The Super Bowl has come and gone. But it’s left me thinking about masculinity and violence. Don’t assume I’m just another woman trying to rain on the manly mans’ celebration of blood, sweat and crunchy helmets. I love football. Seriously. I miss the Sunday afternoons on the couch, hollering at the TV, rooting for my team.
You know what else I love? Peaceful homes and couples who treat each other with kindness.
Now, I know the Super Bowl doesn’t cause domestic violence. Abuse happens every day, regardless of a football game. However, I do think that abuse in relationships can be linked to the qualities that we value in men in this country. Jackson Katz talks about this in his commentary on Ben Roethlisberger. Acting tough and treating women poorly is usually the best way to avoid being labeled weak or called some, um, colorful feminizing insult (as if being compared to a woman is the most terrible thing for a man).
After the Super Bowl, the director of a violence prevention organization in Iowa received death threats, death threats, just for running this ad suggesting that we can prevent violence by raising our boys differently. Let’s just dwell for a second on the irony here.
How about we make it perfectly normal for men to be kind, gentle and respectful? These qualities are not exclusive to women and we should value them more than aggression and brute force. There’s a great place for all that to stay — on the football field.
9 thoughts on “I love football”
I don’t think the opposition in general is against the message that men should be loving and kind. But, when you imply that they need to BECOME so, i.e. that we need to raise them differently in order to achieve a different outcome, that implication has a nasty connotation toward the vast majority of men who are already kind, loving and non-violent.
In the context of the ad, “redefine what it means to be a man” silently assumes that for most men, sexual assault is somehow presently part of their implicit definition of manhood. I find that deeply offensive, and it rings dramatically false in my experiences with men.
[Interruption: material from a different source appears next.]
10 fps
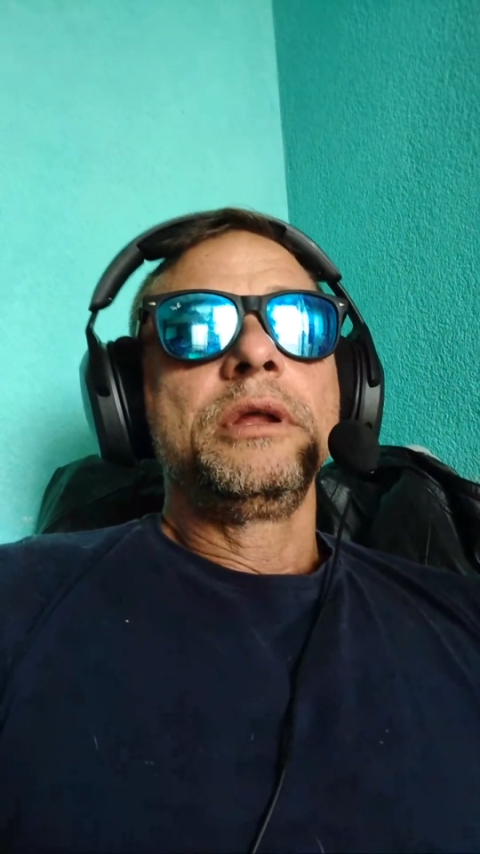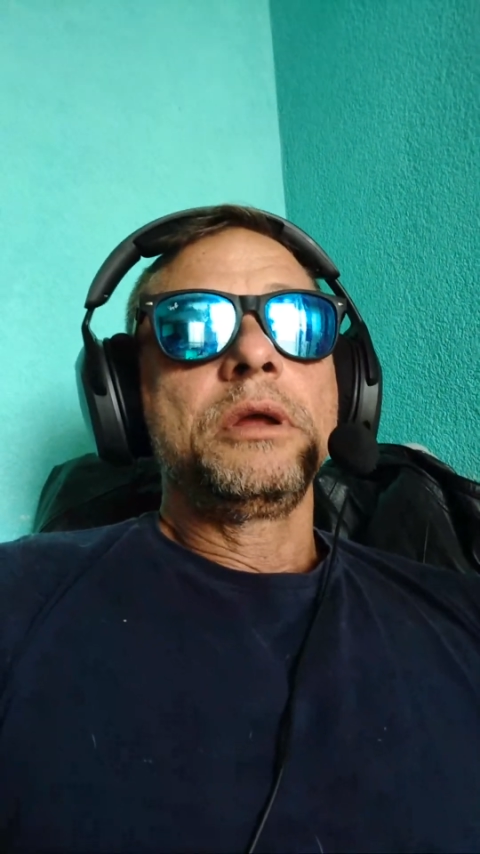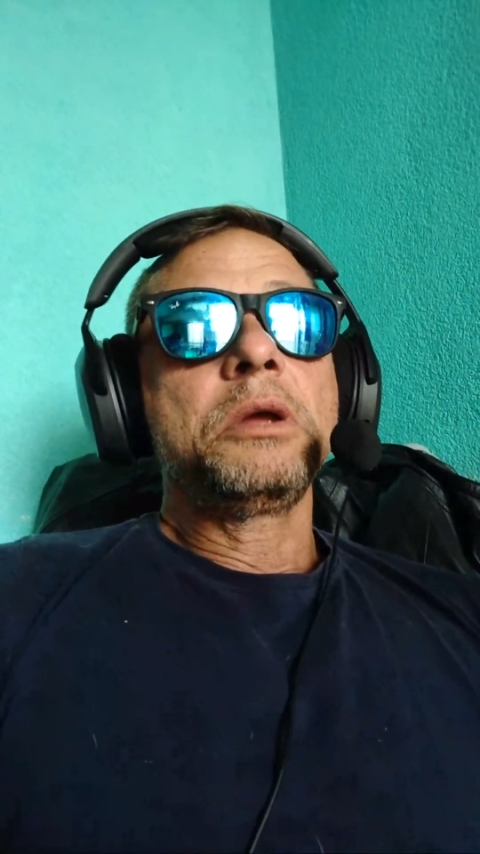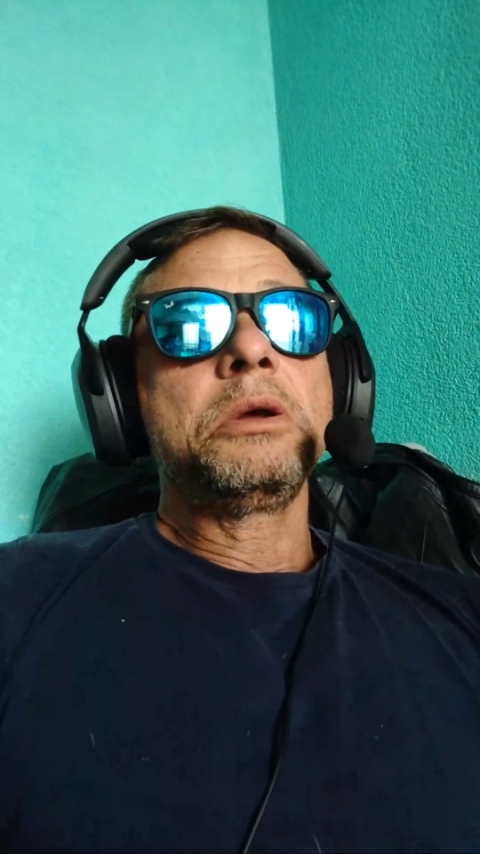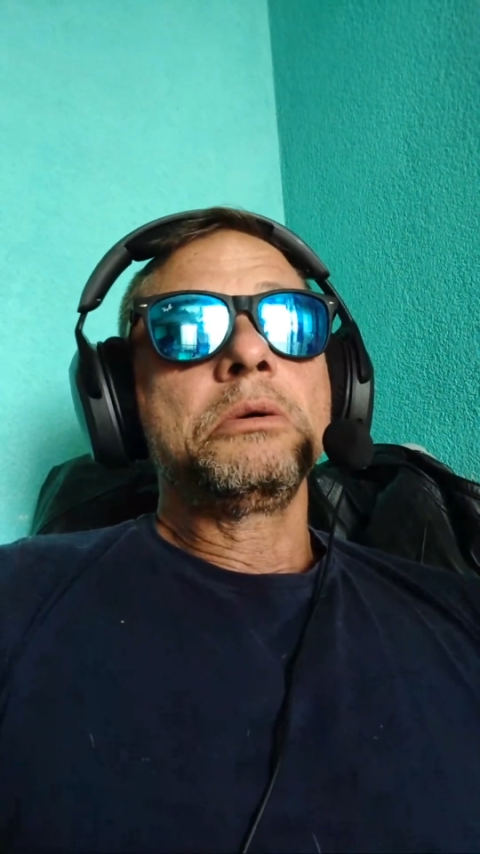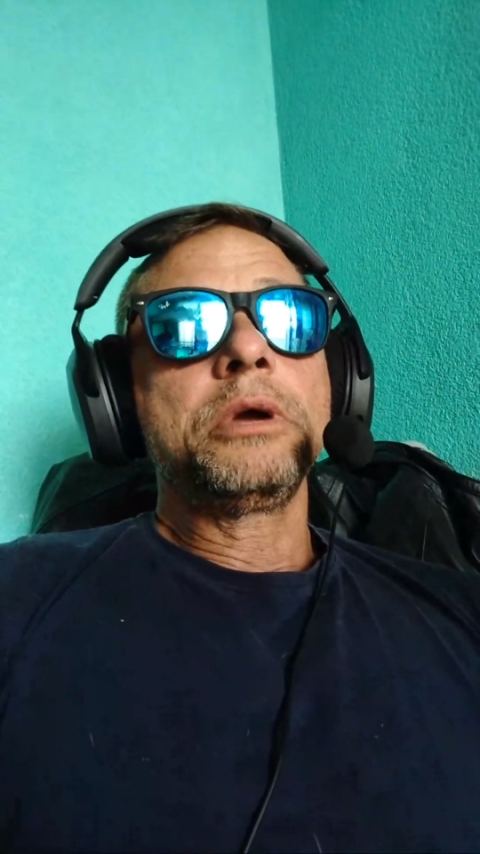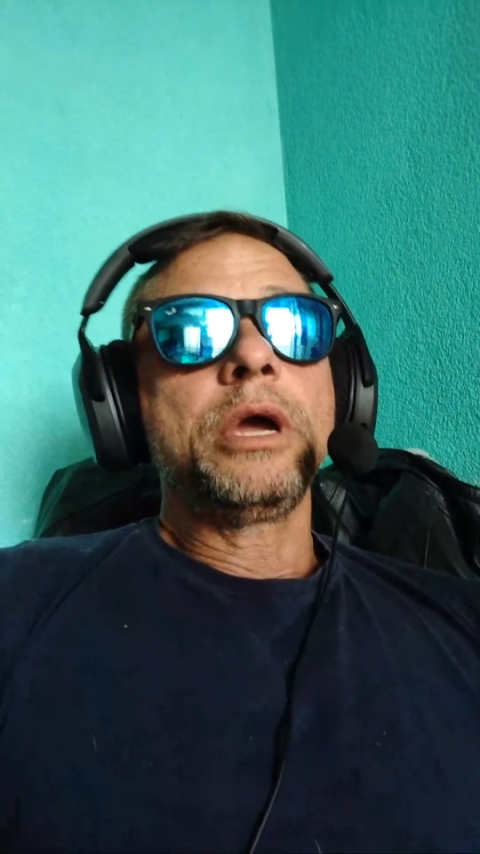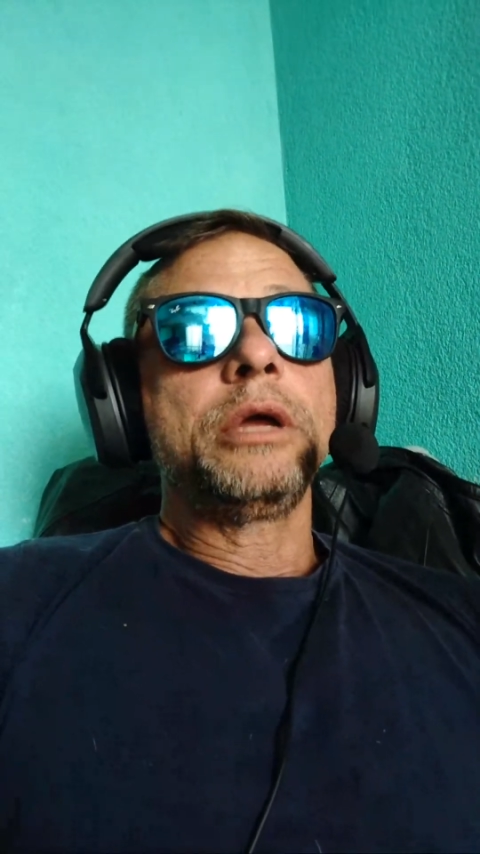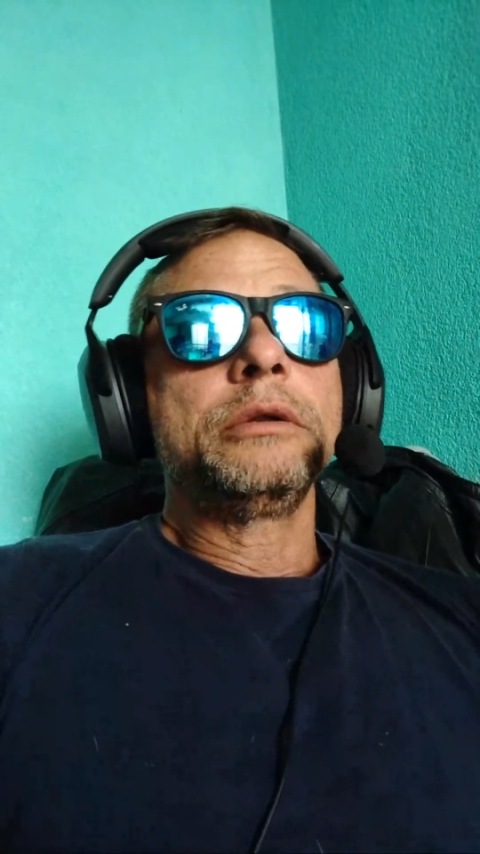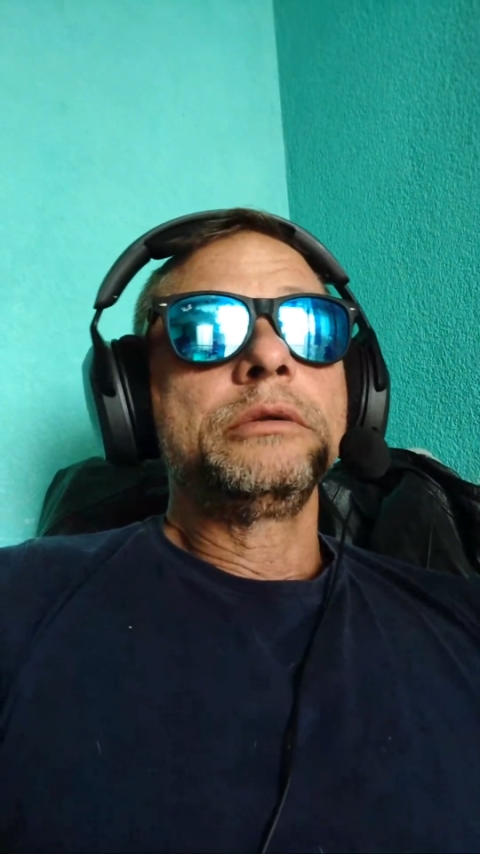
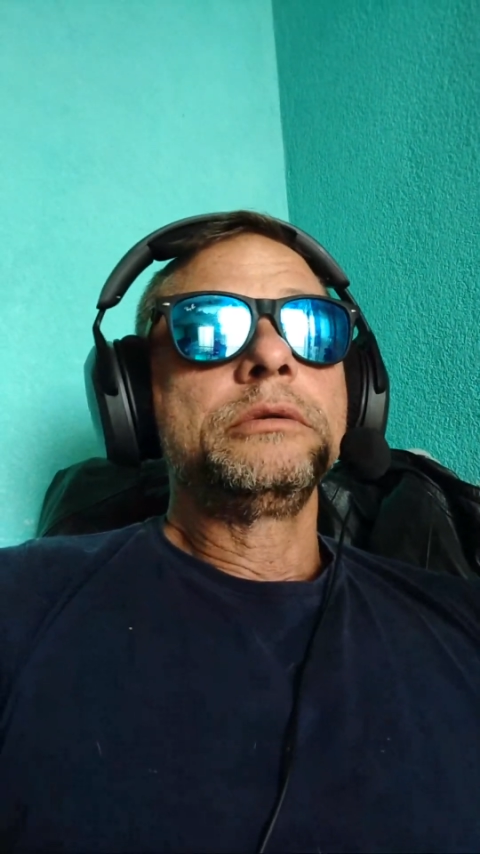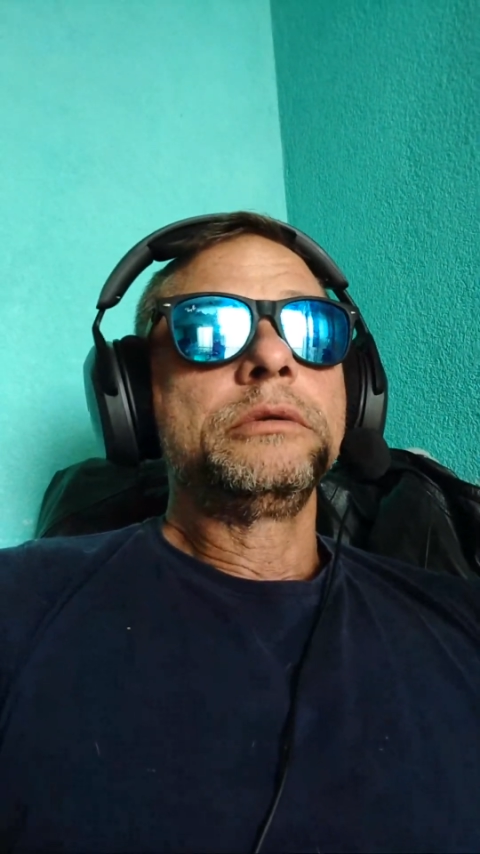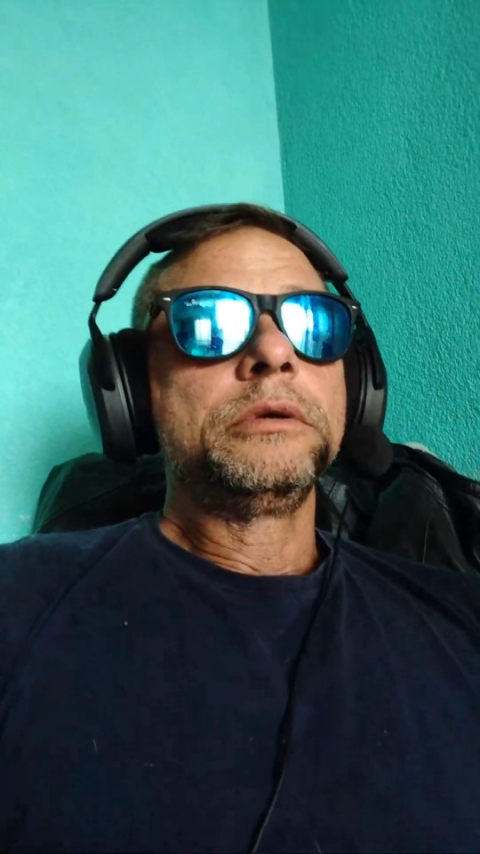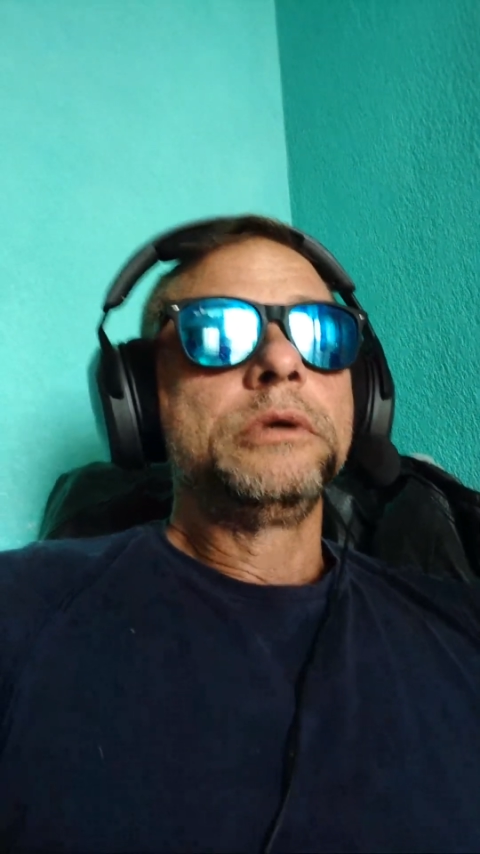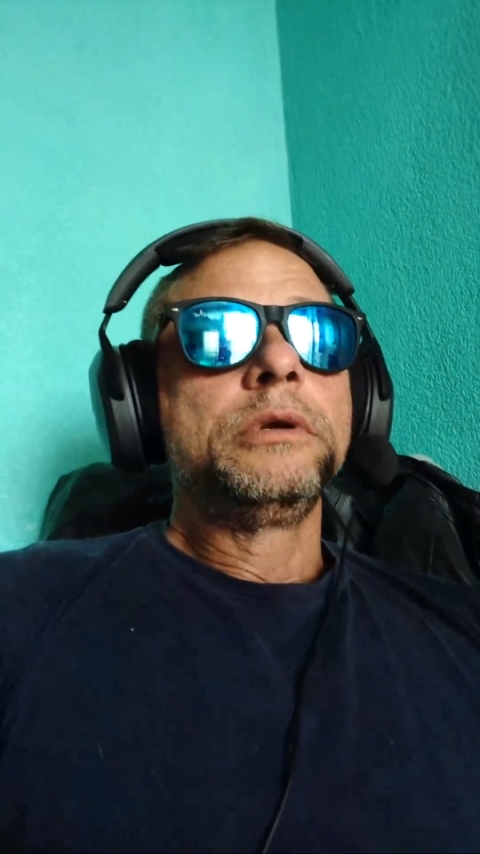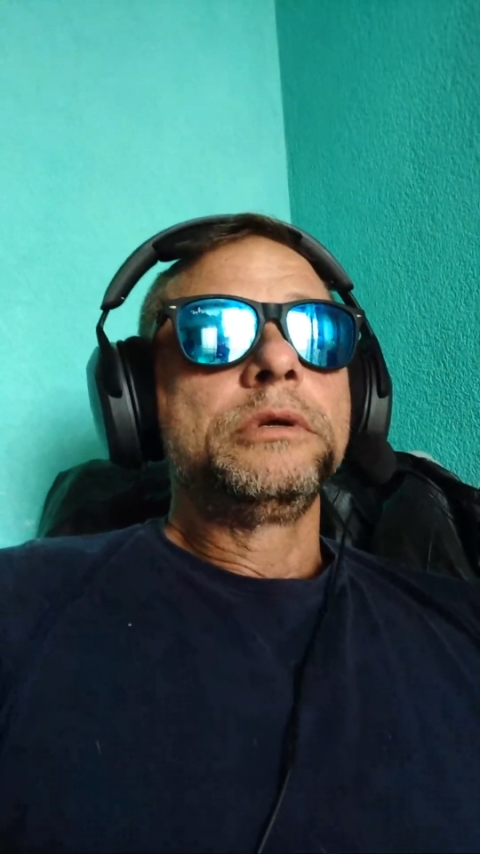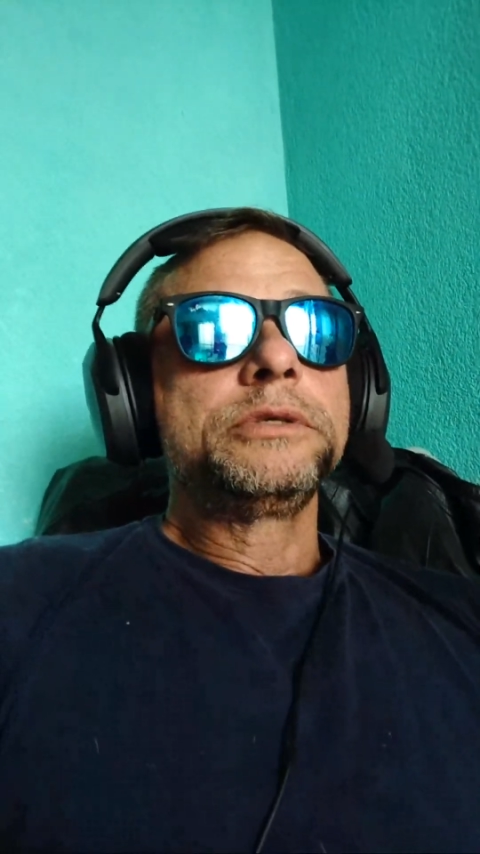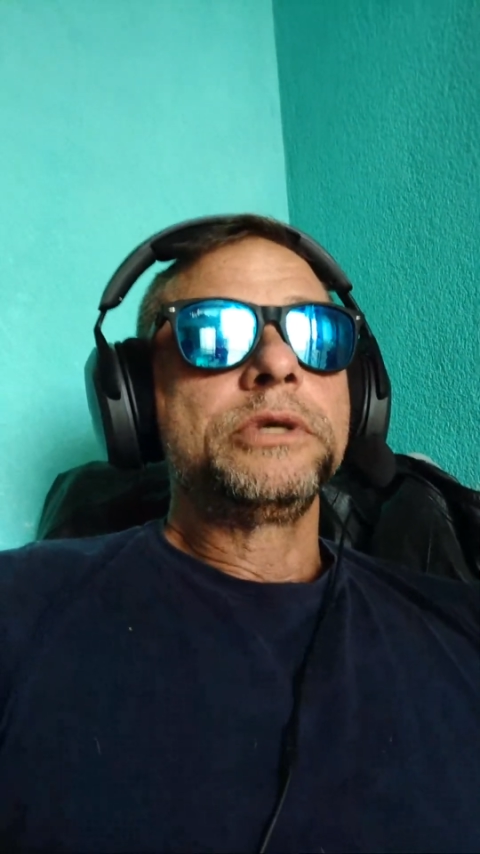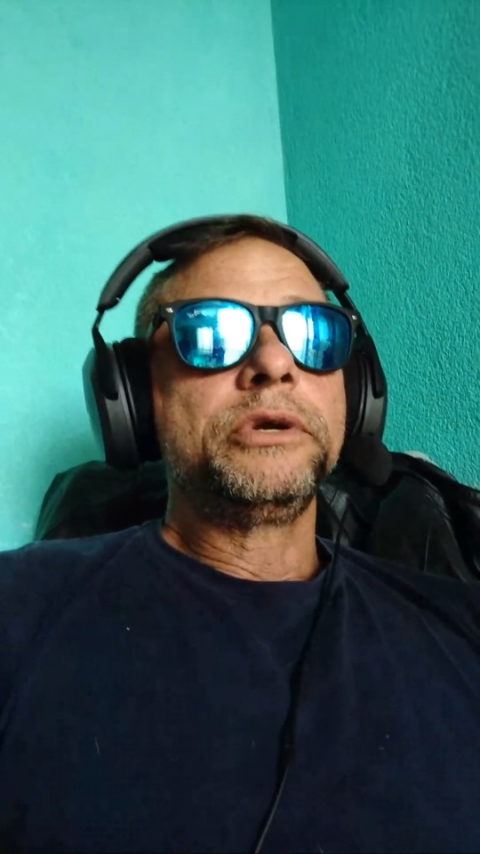Okay. So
There is an undercurrent in discourse on this topic that seems to comfortably assume that all men need to be changed. This is not true, and reflects a gender stereotype that some men (and some women, on their behalf) find offensive. There is nothing wrong with MEN, and women are violent in familial or romantic relationships as well. If PSAs like these and the character of discourse on the topic were changed slightly to either (a) focus on changing those who abuse regardless of gender, or (c) focus on creating acceptance and encouragement for non-violent behavior regardless of gender, I would find it inoffensive. But domestic violence is by no means an exclusively male-triggered problem, and most males are NOT domestic abusers. Part of my personal take on feminism, is that we don’t protect women by demonizing men, and I think our society is too tolerant of gender-based negative assumptions of men.
Violence (against women by men, against men by women, against children by either parent, and so on) is deeply horrible and we need to really, really work as a society to put an end to it. But I truly believe we will better succeed at doing so in a context of mutual respect and acceptance, where we don’t implicitly assume that all males are abusers, or that there’s something about the essence of masculinity that is problematic. The fact is that we have a society with mostly great men, who don’t rape women or beat people up. Let’s not take them down with the bad ones, but let’s instead create an accepting environment where we celebrate those men and encourage them (through family leave for fathers, mentoring, and as many other avenues as possible) to become increasingly visible role models of their brand of loving, kind masculinity. Let’s stop assuming the only good parent is a mother. Let’s stop making sitcoms where the adult males are stupid, lazy and incompetent, and where it’s funny when a wife smacks some sense into them. Let’s stop celebrating the men – like Ben Roethlisberger – who get away with violence for the sole reason that they are good enough at a sport (one that I, too, love – Fly Eagles Fly!) to make millions of dollars of money for themselves and their bosses. Let’s stop tolerating the abusers, while never assuming that most men are – by nature of their maleness – bad.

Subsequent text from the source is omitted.